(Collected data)

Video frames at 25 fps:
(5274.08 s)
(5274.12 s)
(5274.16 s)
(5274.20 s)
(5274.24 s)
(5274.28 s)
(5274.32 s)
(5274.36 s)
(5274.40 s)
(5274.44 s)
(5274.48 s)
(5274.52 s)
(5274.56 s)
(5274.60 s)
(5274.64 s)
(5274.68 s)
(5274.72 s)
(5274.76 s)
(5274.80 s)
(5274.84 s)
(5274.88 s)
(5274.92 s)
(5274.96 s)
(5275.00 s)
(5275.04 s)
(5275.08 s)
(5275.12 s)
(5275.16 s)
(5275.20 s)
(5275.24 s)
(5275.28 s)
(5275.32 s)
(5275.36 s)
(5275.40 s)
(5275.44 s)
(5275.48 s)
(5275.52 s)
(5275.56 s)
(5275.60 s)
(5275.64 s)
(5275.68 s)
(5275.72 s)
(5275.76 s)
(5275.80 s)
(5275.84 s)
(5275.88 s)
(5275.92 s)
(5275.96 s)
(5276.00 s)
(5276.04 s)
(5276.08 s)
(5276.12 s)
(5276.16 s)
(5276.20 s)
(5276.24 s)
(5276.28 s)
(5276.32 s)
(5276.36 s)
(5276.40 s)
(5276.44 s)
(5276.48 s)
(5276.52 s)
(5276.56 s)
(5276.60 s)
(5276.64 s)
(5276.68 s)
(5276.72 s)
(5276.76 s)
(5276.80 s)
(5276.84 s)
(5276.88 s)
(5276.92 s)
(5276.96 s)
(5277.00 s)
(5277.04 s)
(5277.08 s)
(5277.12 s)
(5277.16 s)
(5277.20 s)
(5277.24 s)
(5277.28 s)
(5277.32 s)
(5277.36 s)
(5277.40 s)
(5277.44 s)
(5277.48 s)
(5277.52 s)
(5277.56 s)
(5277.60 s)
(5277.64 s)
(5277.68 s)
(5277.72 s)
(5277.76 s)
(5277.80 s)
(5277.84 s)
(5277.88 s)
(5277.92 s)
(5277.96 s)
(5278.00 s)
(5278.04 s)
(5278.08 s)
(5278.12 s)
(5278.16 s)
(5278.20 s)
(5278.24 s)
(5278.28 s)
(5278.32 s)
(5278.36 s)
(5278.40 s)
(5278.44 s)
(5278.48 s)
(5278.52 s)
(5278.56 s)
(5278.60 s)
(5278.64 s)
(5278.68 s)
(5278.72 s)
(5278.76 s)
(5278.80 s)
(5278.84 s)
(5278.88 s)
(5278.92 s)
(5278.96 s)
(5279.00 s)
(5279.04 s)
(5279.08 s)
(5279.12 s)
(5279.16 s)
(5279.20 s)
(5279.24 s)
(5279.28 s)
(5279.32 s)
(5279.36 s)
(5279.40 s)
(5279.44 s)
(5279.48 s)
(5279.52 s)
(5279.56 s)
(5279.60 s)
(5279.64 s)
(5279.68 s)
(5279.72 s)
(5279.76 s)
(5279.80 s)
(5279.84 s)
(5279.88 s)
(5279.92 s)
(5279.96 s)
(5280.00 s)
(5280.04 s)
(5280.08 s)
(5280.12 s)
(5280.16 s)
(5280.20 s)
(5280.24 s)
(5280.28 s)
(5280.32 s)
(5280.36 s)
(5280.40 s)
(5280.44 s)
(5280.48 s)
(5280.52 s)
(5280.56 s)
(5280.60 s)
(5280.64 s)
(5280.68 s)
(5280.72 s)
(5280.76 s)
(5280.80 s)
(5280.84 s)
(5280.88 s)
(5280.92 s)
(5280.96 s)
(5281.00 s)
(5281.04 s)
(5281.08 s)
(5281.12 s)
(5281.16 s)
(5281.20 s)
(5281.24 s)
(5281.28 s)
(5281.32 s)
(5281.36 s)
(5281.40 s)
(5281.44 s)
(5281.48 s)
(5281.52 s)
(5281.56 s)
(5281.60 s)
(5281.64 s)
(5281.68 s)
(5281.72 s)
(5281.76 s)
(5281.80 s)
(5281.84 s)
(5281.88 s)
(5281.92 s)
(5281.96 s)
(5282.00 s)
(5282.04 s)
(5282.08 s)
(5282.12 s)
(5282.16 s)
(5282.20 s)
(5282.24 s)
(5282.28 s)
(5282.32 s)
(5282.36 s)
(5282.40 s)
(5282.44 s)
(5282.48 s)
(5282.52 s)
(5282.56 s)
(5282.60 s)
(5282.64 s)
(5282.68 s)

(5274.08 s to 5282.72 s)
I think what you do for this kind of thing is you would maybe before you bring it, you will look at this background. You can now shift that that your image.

## Problem to solve
For this exercise, output all the data exactly as shown above.

## Exercise solution
Video frames at 25 fps:
(5274.08 s)
(5274.12 s)
(5274.16 s)
(5274.20 s)
(5274.24 s)
(5274.28 s)
(5274.32 s)
(5274.36 s)
(5274.40 s)
(5274.44 s)
(5274.48 s)
(5274.52 s)
(5274.56 s)
(5274.60 s)
(5274.64 s)
(5274.68 s)
(5274.72 s)
(5274.76 s)
(5274.80 s)
(5274.84 s)
(5274.88 s)
(5274.92 s)
(5274.96 s)
(5275.00 s)
(5275.04 s)
(5275.08 s)
(5275.12 s)
(5275.16 s)
(5275.20 s)
(5275.24 s)
(5275.28 s)
(5275.32 s)
(5275.36 s)
(5275.40 s)
(5275.44 s)
(5275.48 s)
(5275.52 s)
(5275.56 s)
(5275.60 s)
(5275.64 s)
(5275.68 s)
(5275.72 s)
(5275.76 s)
(5275.80 s)
(5275.84 s)
(5275.88 s)
(5275.92 s)
(5275.96 s)
(5276.00 s)
(5276.04 s)
(5276.08 s)
(5276.12 s)
(5276.16 s)
(5276.20 s)
(5276.24 s)
(5276.28 s)
(5276.32 s)
(5276.36 s)
(5276.40 s)
(5276.44 s)
(5276.48 s)
(5276.52 s)
(5276.56 s)
(5276.60 s)
(5276.64 s)
(5276.68 s)
(5276.72 s)
(5276.76 s)
(5276.80 s)
(5276.84 s)
(5276.88 s)
(5276.92 s)
(5276.96 s)
(5277.00 s)
(5277.04 s)
(5277.08 s)
(5277.12 s)
(5277.16 s)
(5277.20 s)
(5277.24 s)
(5277.28 s)
(5277.32 s)
(5277.36 s)
(5277.40 s)
(5277.44 s)
(5277.48 s)
(5277.52 s)
(5277.56 s)
(5277.60 s)
(5277.64 s)
(5277.68 s)
(5277.72 s)
(5277.76 s)
(5277.80 s)
(5277.84 s)
(5277.88 s)
(5277.92 s)
(5277.96 s)
(5278.00 s)
(5278.04 s)
(5278.08 s)
(5278.12 s)
(5278.16 s)
(5278.20 s)
(5278.24 s)
(5278.28 s)
(5278.32 s)
(5278.36 s)
(5278.40 s)
(5278.44 s)
(5278.48 s)
(5278.52 s)
(5278.56 s)
(5278.60 s)
(5278.64 s)
(5278.68 s)
(5278.72 s)
(5278.76 s)
(5278.80 s)
(5278.84 s)
(5278.88 s)
(5278.92 s)
(5278.96 s)
(5279.00 s)
(5279.04 s)
(5279.08 s)
(5279.12 s)
(5279.16 s)
(5279.20 s)
(5279.24 s)
(5279.28 s)
(5279.32 s)
(5279.36 s)
(5279.40 s)
(5279.44 s)
(5279.48 s)
(5279.52 s)
(5279.56 s)
(5279.60 s)
(5279.64 s)
(5279.68 s)
(5279.72 s)
(5279.76 s)
(5279.80 s)
(5279.84 s)
(5279.88 s)
(5279.92 s)
(5279.96 s)
(5280.00 s)
(5280.04 s)
(5280.08 s)
(5280.12 s)
(5280.16 s)
(5280.20 s)
(5280.24 s)
(5280.28 s)
(5280.32 s)
(5280.36 s)
(5280.40 s)
(5280.44 s)
(5280.48 s)
(5280.52 s)
(5280.56 s)
(5280.60 s)
(5280.64 s)
(5280.68 s)
(5280.72 s)
(5280.76 s)
(5280.80 s)
(5280.84 s)
(5280.88 s)
(5280.92 s)
(5280.96 s)
(5281.00 s)
(5281.04 s)
(5281.08 s)
(5281.12 s)
(5281.16 s)
(5281.20 s)
(5281.24 s)
(5281.28 s)
(5281.32 s)
(5281.36 s)
(5281.40 s)
(5281.44 s)
(5281.48 s)
(5281.52 s)
(5281.56 s)
(5281.60 s)
(5281.64 s)
(5281.68 s)
(5281.72 s)
(5281.76 s)
(5281.80 s)
(5281.84 s)
(5281.88 s)
(5281.92 s)
(5281.96 s)
(5282.00 s)
(5282.04 s)
(5282.08 s)
(5282.12 s)
(5282.16 s)
(5282.20 s)
(5282.24 s)
(5282.28 s)
(5282.32 s)
(5282.36 s)
(5282.40 s)
(5282.44 s)
(5282.48 s)
(5282.52 s)
(5282.56 s)
(5282.60 s)
(5282.64 s)
(5282.68 s)

(5274.08 s to 5282.72 s)
I think what you do for this kind of thing is you would maybe before you bring it, you will look at this background. You can now shift that that your image.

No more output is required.